Que ceci, que cela ? Oui et oui. Magnifiquement tourné (la réunion pendant le concert est mémorable, le «suicide collectif aux accents de Wagner» !), magnifiquement filmé (pratiquement que des scènes d’intérieur : splendide maison de campagne pour l’essentiel, assemblée nationale, Matignon… seuls le début, une partie de pétanque et une longue balade montrant la campagne de l’époque nous donnent ainsi à voir combien la France a changé !), magnifiquement interprété (Jean Gabin, Bernard Blier…). On remarquera que ce film montre la France à un tournant historique (le passage à l’Europe, qui avait commencé bien avant, mais si on parle aujourd’hui d’eurosceptiques, à l’époque c’étaient les souverainistes qui s’opposaient à l’Europe. Dire qu’il y en a encore !).

Enfin, il faut bien avouer que les dialogues de Jacques Audiard font merveille. Qu’on ne se méprenne pas, sans le reste précédemment cité, ces dialogues ne vaudraient pas tripette. Mais, il fallait bien Audiard pour donner vie à ce président vieillissant (Émile Beaufort), blessé par quarante années de vie politique mais toujours intègre dans ses idéaux, plus fougueux qu’un anarchiste, roué, matois serait plus exact, intelligent, fin, généreux, éloquent, savant, drôle enfin.

Quelques exemples.

Le président mange avec sa secrétaire. La jeune fille le servant lui demande si elle peut prendre son après-midi. S’ensuit ce dialogue :

Le Président  : Ah ! Pour quoi faire ?

La jeune fille : Ma grand-mère est malade.

Le Président : C’est bien ça… enfin… d’ailleurs, c’est bien de votre part de vous intéresser à votre grand-mère. Eh bien prenez donc votre après-midi. Allez !

La jeune fille s’en va.

La secrétaire : Menteuse ! Coureuse ! Et vous lui passez tout !

Le Président : C’est le seul élément jeune de cette maison.

La secrétaire : Vous ne croyez tout de même pas à cette histoire de grand-mère ?
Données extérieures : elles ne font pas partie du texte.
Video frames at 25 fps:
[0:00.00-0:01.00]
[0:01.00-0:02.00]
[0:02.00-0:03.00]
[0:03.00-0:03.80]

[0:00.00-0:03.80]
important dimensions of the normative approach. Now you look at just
Le Président : Oh ! bien sûr que non, mais elle témoigne d’une imagination délicate.

La secrétaire : D’un certain culot, oui !

Le Président : Non ! Le culot aurait été de me dire : «Monsieur le Président, j’ai besoin de mon après-midi pour aller me faire sauter »!

La secrétaire (air interloqué) : ????

Le Président : Bah ! Quoi ! Le culot, le culot, c’est ça !

Il faudrait enfin citer l’ensemble de la séance de l’assemblée lors de laquelle Gabin se lance dans une intervention qui, selon Wikipedia, ferait référence aux deux cents familles.

À l’assemblée, ses propos font mouche à chaque fois :

Un député : Quand on ne veut pas du pouvoir, on le refuse M. Beaufort ! On peut très bien vivre dans l’ombre !

Le Président : Et ne jamais en sortir, vous en savez quelque chose !

Le Président s’en prend aux patrons. De droite selon lui, et un député lui rétorque qu’il y a aussi des patrons de gauche :

Le Président : Il y a aussi des poissons volants, mais qui ne constituent pas la majorité du genre.

Et puis, il manie le paradoxe :

Le repos, c’est fait pour les jeunes. Ils ont toute la vie devant eux, moi pas.

Pourquoi ne fumez-vous pas Millerand ? Ça rend aimable !

On en restera sur ces belles paroles.